Aadhar has crosses a billion citizens, and 12-14 million authentications are carried out each day. This has spawned other innovations like eKYC, digital lockers and so on. eKYC has accelerated scale options for companies, said Nandan. Micro-ATMs and USSD (Unstructured Supplementary Service Data) can reach Indians who don’t have smartphones.
Policy is now increasing competitive intensity in Indian banking and payment sectors. The disruptive power of digital payments is in high volume, low cost and low fee transactions. Fee-based business model companies will collide with free transaction digital players, said Nandan. The decrease in operation costs will make it easier for financial companies to increase their reach and thereby bring about financial inclusion. Digital can reduce corruption as well as friction.
Digital security
There have been IoT-coordinated botnet DDOS attacks on a scale never seen before, said Sameer Sharma, IoT Solutions, Intel, referring to the Mirai attacks. The rise of digitalisation and demonetisation in India has also opened the door to new risks of cyber-attacks, and the government needs to do more to increase digital literacy.
Digital players are stepping up to the challenge and improving payment features, information security and cybersecurity. Cybersecurity task forces are emerging at the state and national levels. See also the report ‘Future of the Internet in India’ by YourStory, NASSCOM and Akamai.
Foreign capital, foreign companies
Should there be a level playing field in India for foreign capital and global players, alongside the local ecosystem? Opinions and benchmarks differ; China and Korea have grown their local industries through protectionist measures.
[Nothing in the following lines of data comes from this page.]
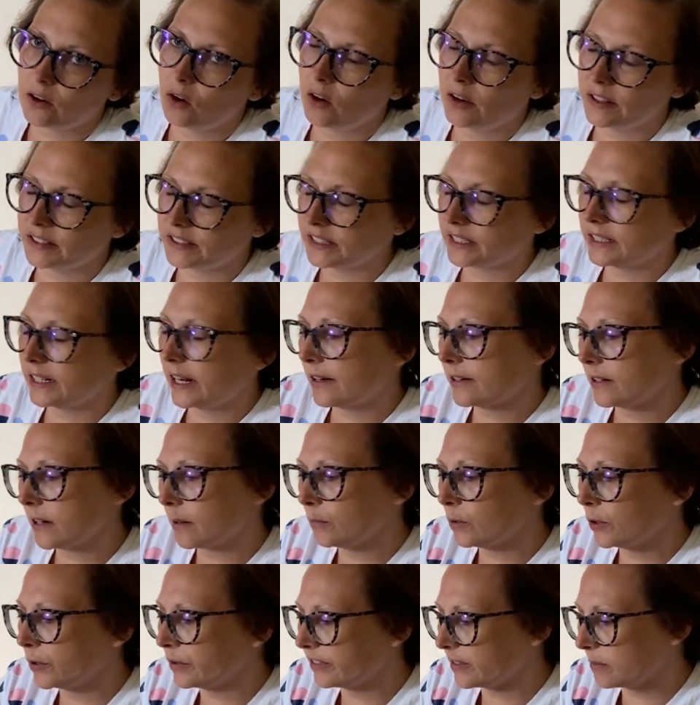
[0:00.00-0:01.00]
I did end
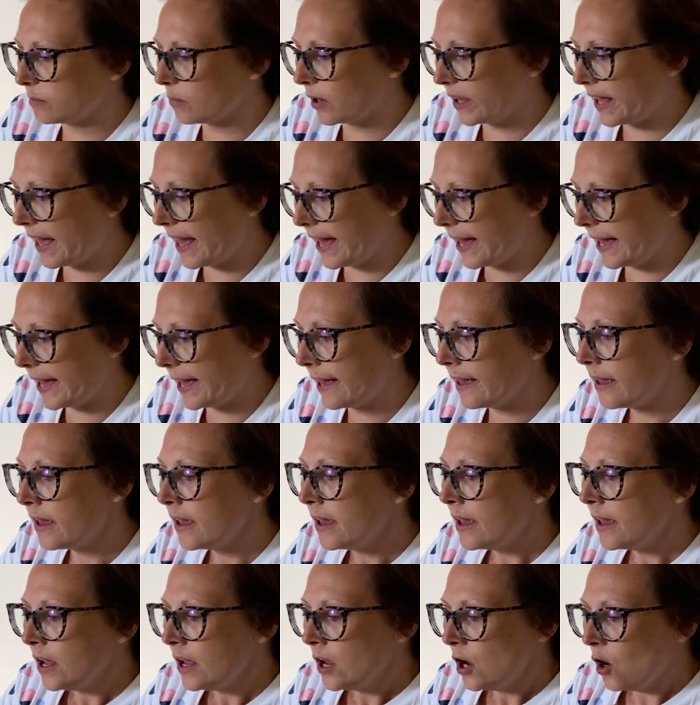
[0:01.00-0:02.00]
up losing my hair
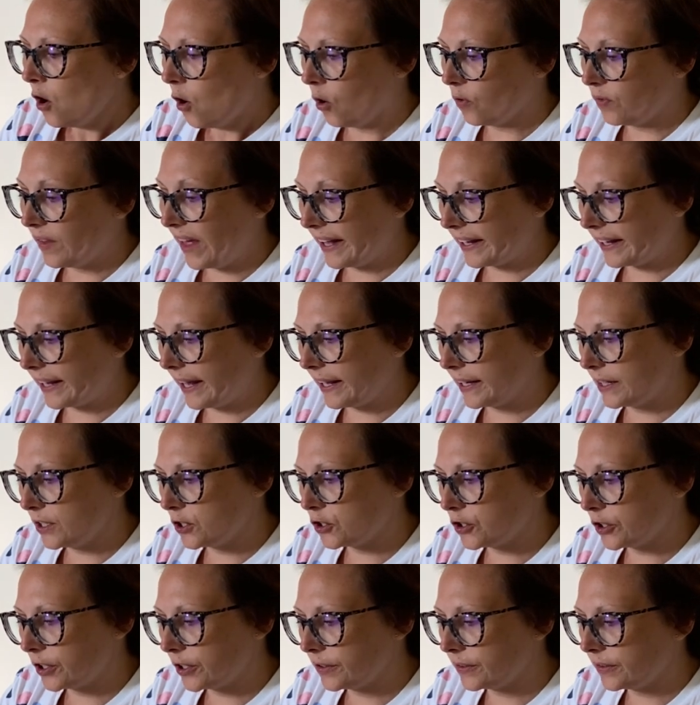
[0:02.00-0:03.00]
on that
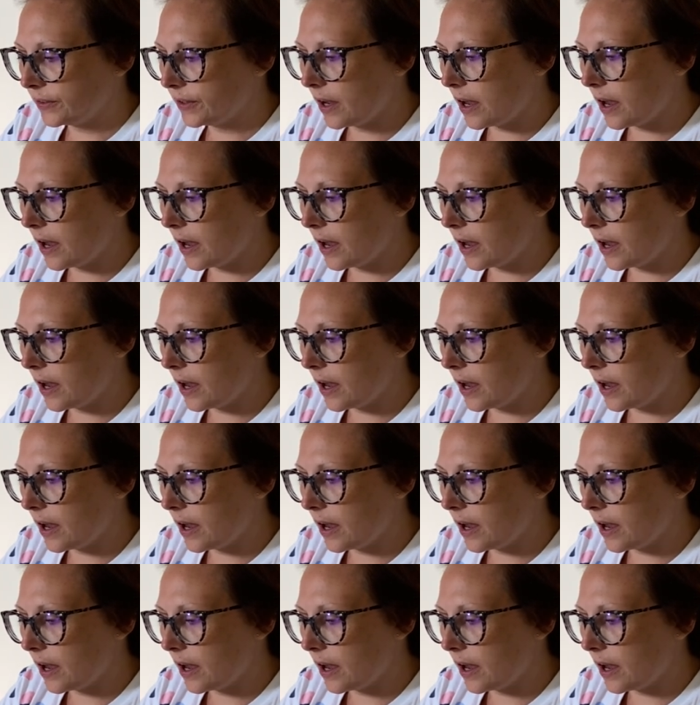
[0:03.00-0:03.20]
occasion.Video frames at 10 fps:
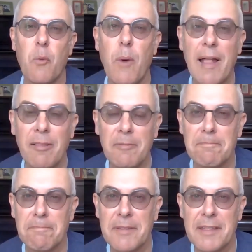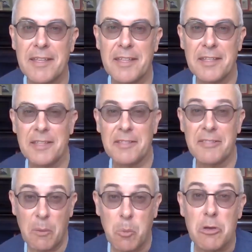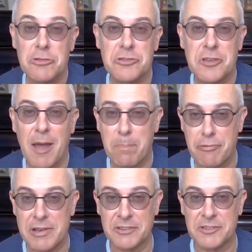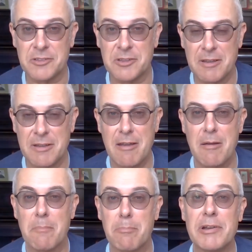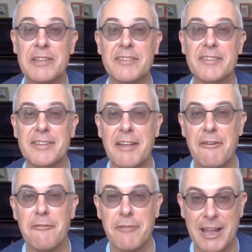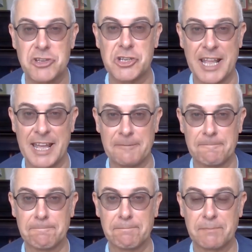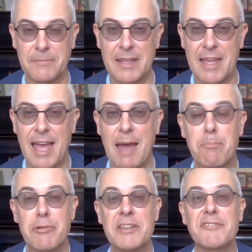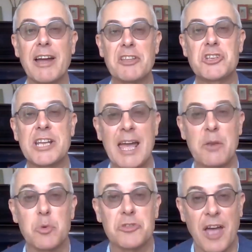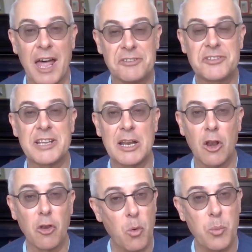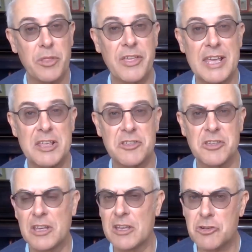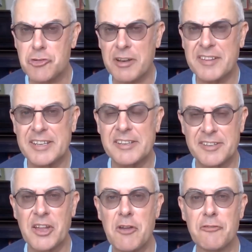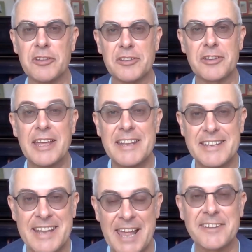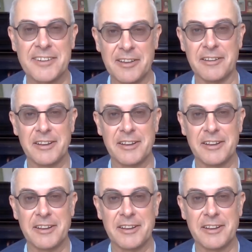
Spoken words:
Well, there was a prince, Prince Vachagan. And Prince Vachagan was hunting along with his trusted servant, Nazar,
There have also been concerns about the confusion regarding Indian government legislation on FDI into e-commerce.
In comparison, India has not recognised the consumer internet economy as a strategic pillar the way China has, according to Bhavish Aggarwal, Founder, Ola Cabs. It is the management team that defines what is ‘national’, not the capital, he said.
High-end jobs of global players remain in the West, observed Sachin Bansal, Co-Founder of Flipkart. He said that India should think more about self-reliance, and industry should be included at the policy table. He called for better policies on data privacy in India.
Foreign companies do play an important role in innovation in India, with many entrepreneurs learning their early skills there, pointed out Navneet Kapoor, President, Target India. Areas of friction will be in government sovereignty of cloud hosting and data, said Anand Rangarajan, Engineering Director, Bangalore Site Lead at Google.
The road ahead
The Indian education system needs serious reform to encourage broad-based innovation. “The Indian education system kills innovative thinking right from the beginning. We have good research resources in India, but a poor innovation mindset,” said GS Madhusudan, Principal Scientist at IIT Madras.
Indian parents are also to blame – they ask children to focus on exams, and not on projects or hobbies. And students are also to blame – many engineering students end up working for financial companies, he said.
An estimated 497 million Indians will move from rural to urban India in the next 35 years – equivalent to 1.5 Americas, said Kamal Bali, Managing Director, Volvo. For development solutions to be sustainable, they have to be economically viable, socially inclusive, and environmentally friendly. “We must make sustainable solutions desirable,” said Kamal.
“The Global Technology Summit helped us identify issues that need serious policy thinking and work in the coming year. We plan to have a deep dive on issues planned every quarter, starting in March. The year will also see policy briefs, research papers and smaller convening sessions. This will culminate into the second edition of the Global Tech Summit in December 2017,” said Shivnath of Carnegie Endowment, in an interview after the Summit.